Suhardi Soemomoeljono, pengurus teras HAPI membenarkan bahwa secara teknis organisatoris, HAPI sudah melebur ke KAI. Meski demikian, secara yuridis organisasional, HAPI baru akan membahasnya di dalam kongres HAPI. Lebih jauh Suhardi menjelaskan kalau HAPI akan memberikan pembelaan kepada anggotanya yang melanggar kode etik. Baik di PERADI, maupun di KAI, ucapnya.

 

Fenomena 'lompat pagar' yang dilakukan sejumlah advokat, amat disayangkan oleh Harry Ponto. Menurutnya, di tengah keseriusan PERADI untuk menegakkan profesi advokat sebagai profesi mulia dan terhormat (officium nobile), justru tidak didukung oleh advokat yang bersangkutan.

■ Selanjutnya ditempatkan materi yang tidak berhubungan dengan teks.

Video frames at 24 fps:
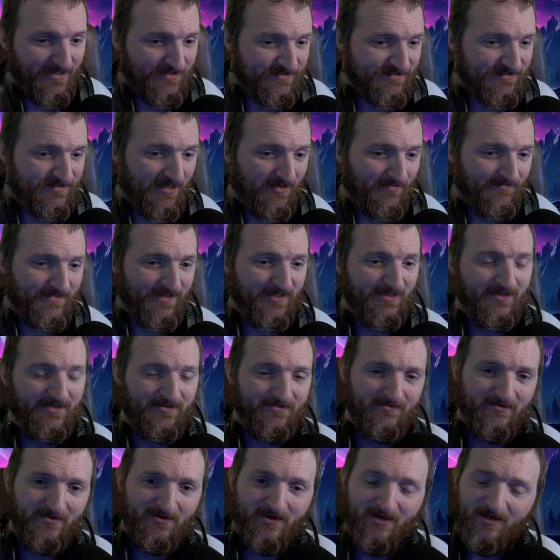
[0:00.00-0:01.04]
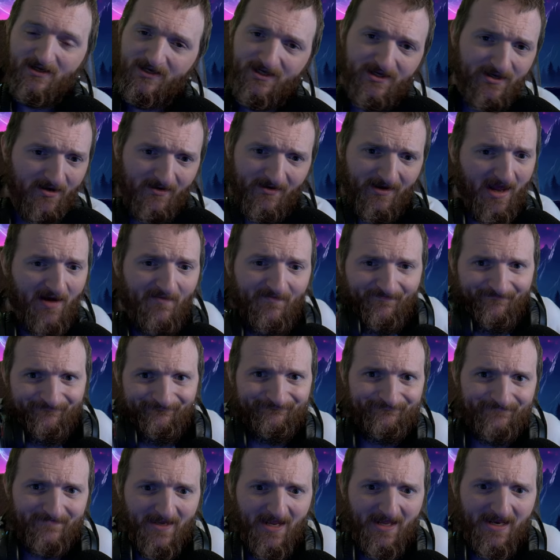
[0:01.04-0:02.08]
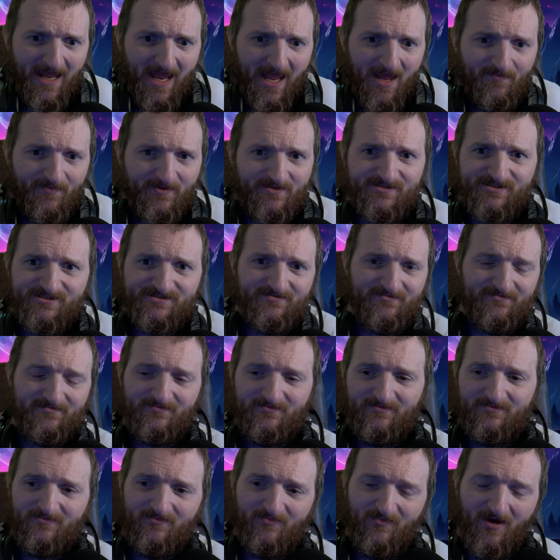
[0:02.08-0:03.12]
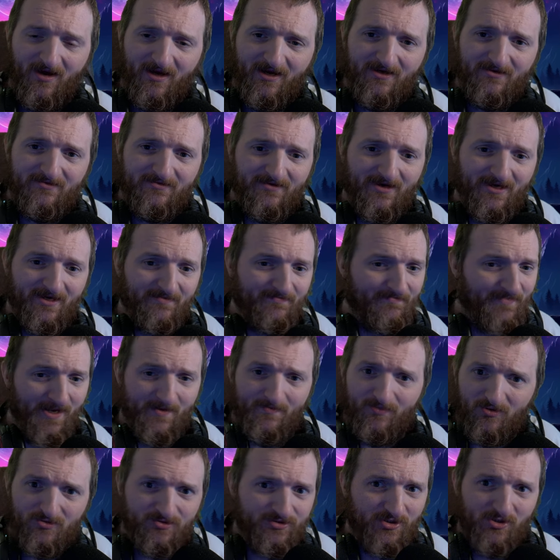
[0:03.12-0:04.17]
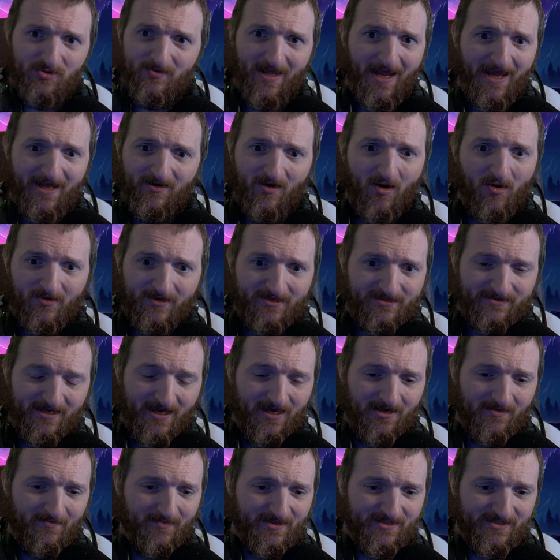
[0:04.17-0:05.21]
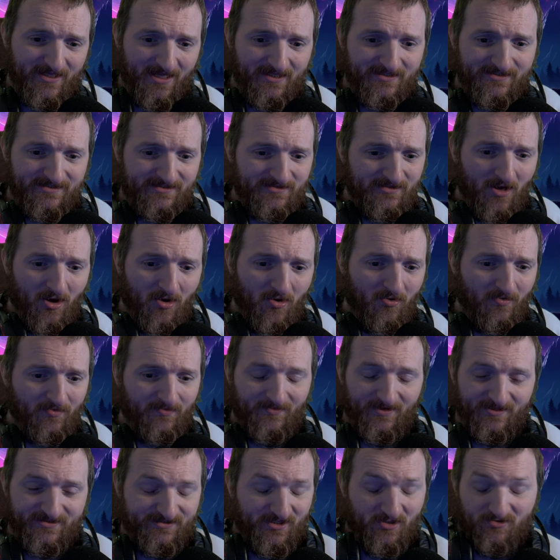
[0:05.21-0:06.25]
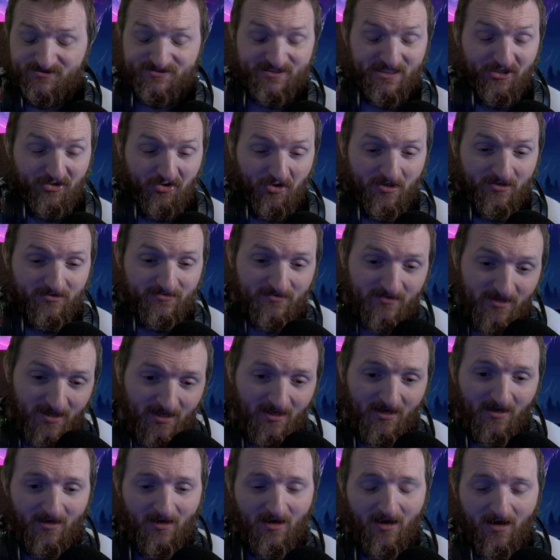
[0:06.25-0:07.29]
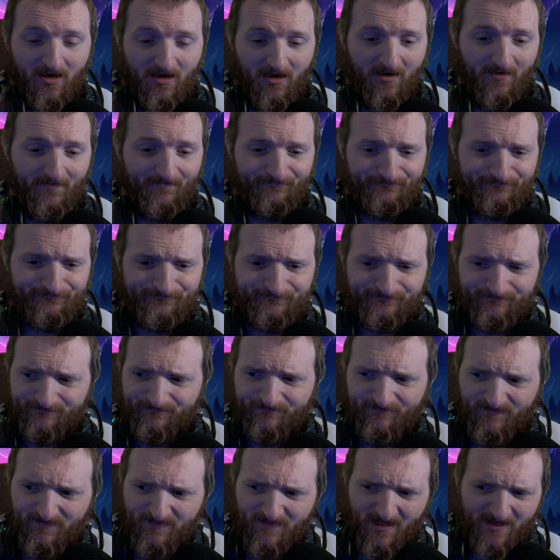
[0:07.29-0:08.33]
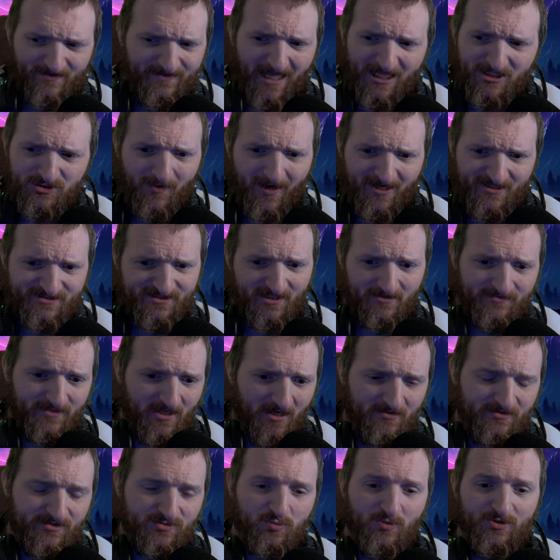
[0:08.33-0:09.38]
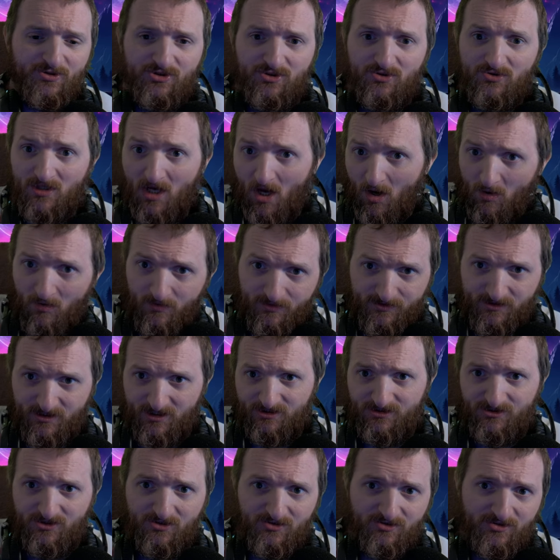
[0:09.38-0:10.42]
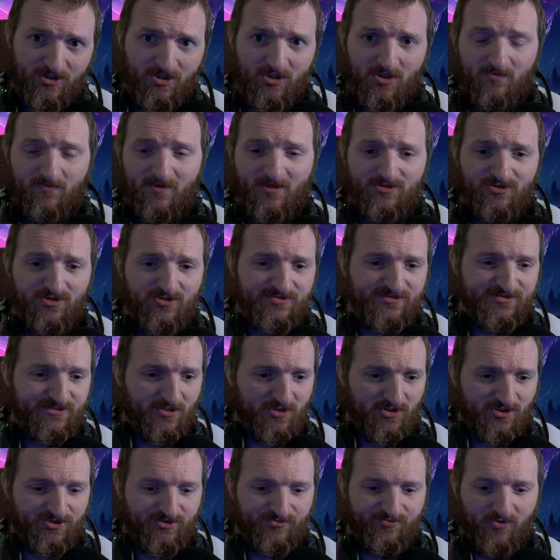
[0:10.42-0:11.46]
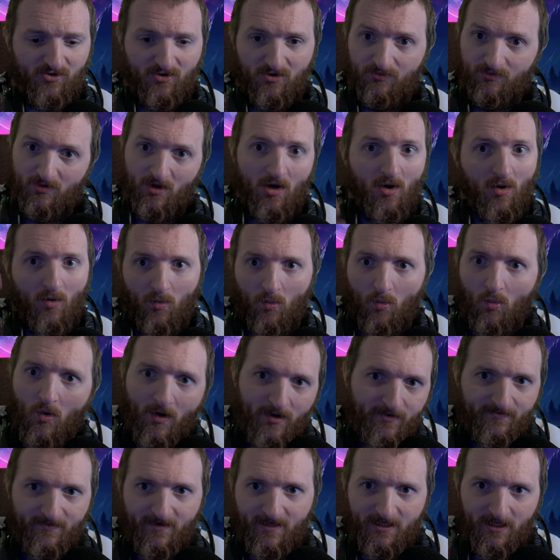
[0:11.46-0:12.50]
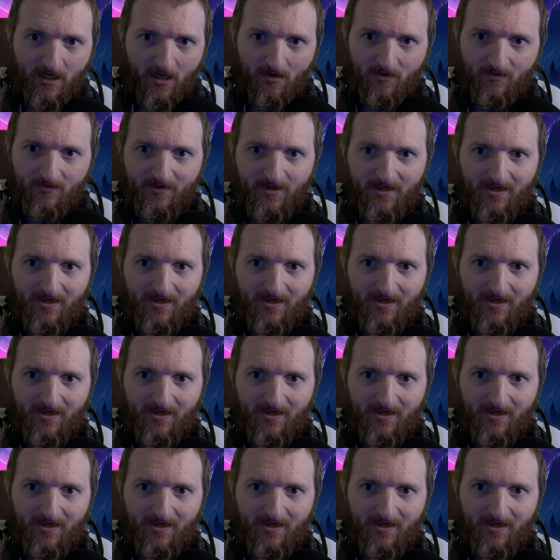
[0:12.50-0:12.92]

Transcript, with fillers: something. You know, um, it happens, right? Like people do that all the time. It's, it's no, it's no secret. Um, and that's why sometimes when you go to YouTube and you search for one video,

Ketika hendak diberikan sanksi atau pembinaan, advokat bersangkutan malah 'kabur'.

 

Lebih khusus Harry juga menyalahkan sikap para punggawa KAI. Bagi dia, jika KAI tidak terbentuk KAI, maka tidak akan ada 'tempat pelarian' bagi para advokat yang bermasalah. Itulah antara lain permasalahan yang dibuat oleh teman-teman sendiri, cetusnya.

 

Pernyataan Harry terang dibantah Roberto. KAI bukan tempat pelarian advokat bermasalah, sergahnya. Roberto malah menuding balik PERADI yang justru menimbulkan masalah. Mengenai kasus yang menimpa Todung misalnya. Ia menyatakan kasus Todung adalah bentuk ketidakbecusan PERADI dalam mengurus anggota dan organisasinya. Kok seorang advokat senior yang berpraktik puluhan tahun dihukum oleh advokat yang baru lima tahun berpraktik?

 

Dalam melakukan rekrutmen advokat sekaligus anggota, KAI tidak asal merekrut. Ujian advokat yang kami selenggarakan beberapa waktu lalu sudah sesuai dengan standar internasional. Prosentase kelulusannya 70 persen. Jadi tidak benar kalau ujian di KAI lebih dimudahkan supaya bisa merekrut banyak anggota, papar Roberto.

 

Khusus untuk advokat yang sudah terlebih dulu tergabung dengan PERADI, KAI tidak mempersulit jika ingin bergabung. Cukup menunjukan kalau dia sudah punya kartu advokat, baik yang oleh SK Pengadilan Tinggi atau PERADI, jelas Roberto.

 

KAI, kata dia, tidak memiliki kewenangan untuk menelusuri rekam jejak (track record) advokat yang ingin bergabung dengan KAI. Kita nggak punya kewenangan untuk mencari tahu background seorang advokat.

 

Menyikapi permasalahan ini, pilihan sikap PERADI sudah bulat. Kita minta ketegasan MA dan Pemerintah sebenarnya. Mengenai landasan hukum dan eksistensi PERADI kan sudah jelas. Apa masih mau bermain-main terus seperti ini, pungkas Harry.